START DATA SHOWN

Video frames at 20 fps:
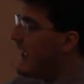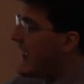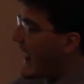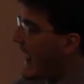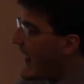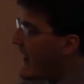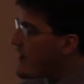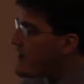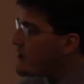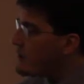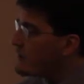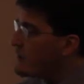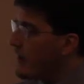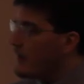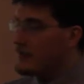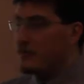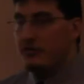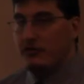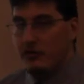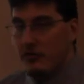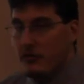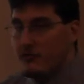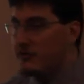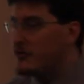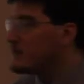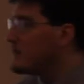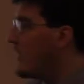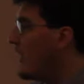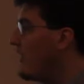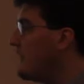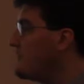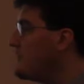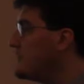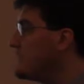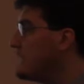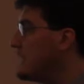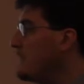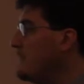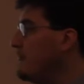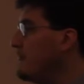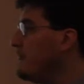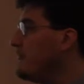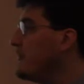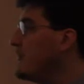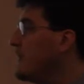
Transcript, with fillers: hairs on the surface of the leaf,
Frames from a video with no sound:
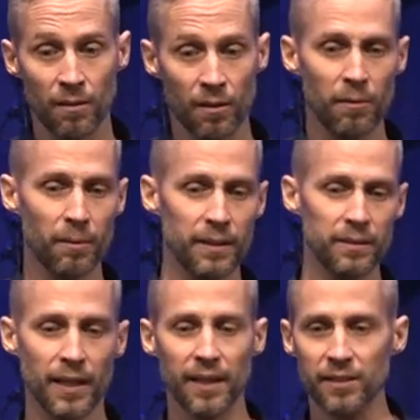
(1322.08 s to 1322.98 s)
oh,
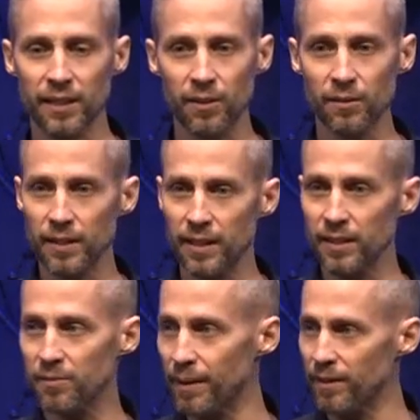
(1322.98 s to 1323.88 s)
well, I guess I don't need
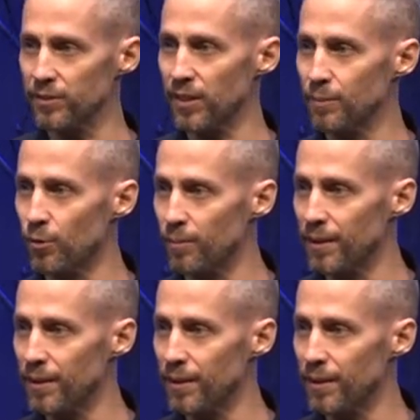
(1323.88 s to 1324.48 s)
this marriage anymore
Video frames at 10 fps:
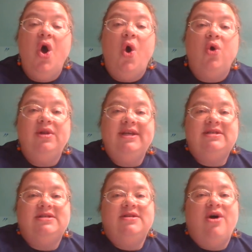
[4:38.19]
or
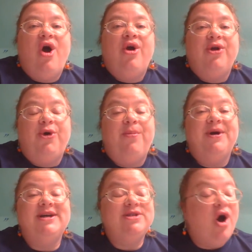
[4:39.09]
listen to the article,
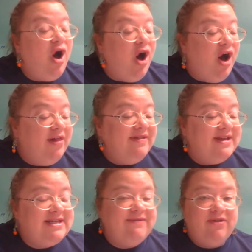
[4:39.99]
because all of
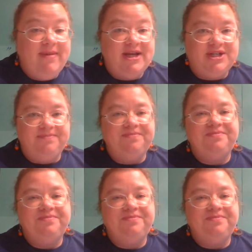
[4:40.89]
this information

END DATA SHOWN

- **AIM OF THE TASK**:
Transcribe each entry above exactly, apart from the pictures.

- **SOLVED EXERCISE**:
Video frames at 20 fps:
Transcript, with fillers: hairs on the surface of the leaf,
Frames from a video with no sound:
(1322.08 s to 1322.98 s)
oh,
(1322.98 s to 1323.88 s)
well, I guess I don't need
(1323.88 s to 1324.48 s)
this marriage anymore
Video frames at 10 fps:
[4:38.19]
or
[4:39.09]
listen to the article,
[4:39.99]
because all of
[4:40.89]
this information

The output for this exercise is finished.